Try it: Once the pictures are set aside, copy everything else in the records exactly.

Material for this exercise:

--- START ---

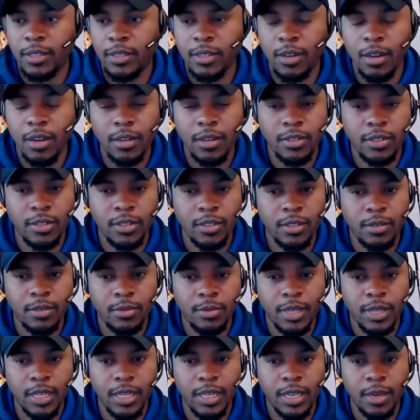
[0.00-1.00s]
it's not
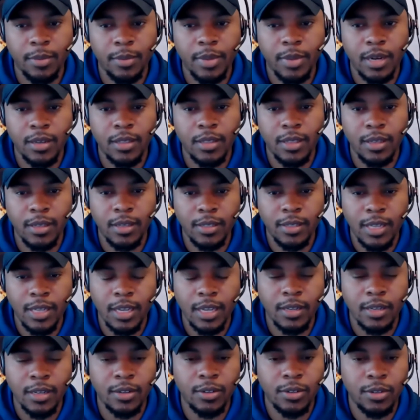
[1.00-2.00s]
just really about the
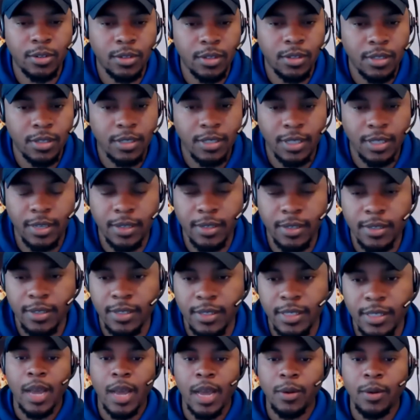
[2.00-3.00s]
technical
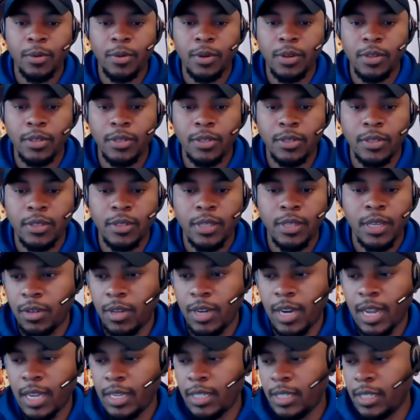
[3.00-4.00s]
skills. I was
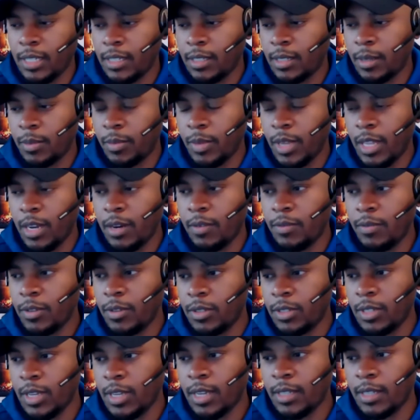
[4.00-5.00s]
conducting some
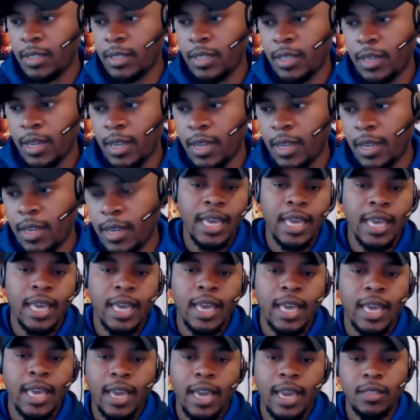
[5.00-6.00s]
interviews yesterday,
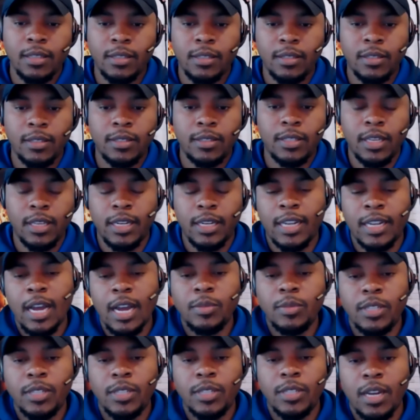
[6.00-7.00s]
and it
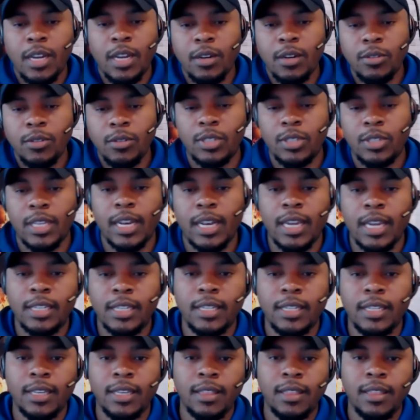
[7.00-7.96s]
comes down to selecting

--- END ---

Result of the task:
[0.00-1.00s]
it's not
[1.00-2.00s]
just really about the
[2.00-3.00s]
technical
[3.00-4.00s]
skills. I was
[4.00-5.00s]
conducting some
[5.00-6.00s]
interviews yesterday,
[6.00-7.00s]
and it
[7.00-7.96s]
comes down to selecting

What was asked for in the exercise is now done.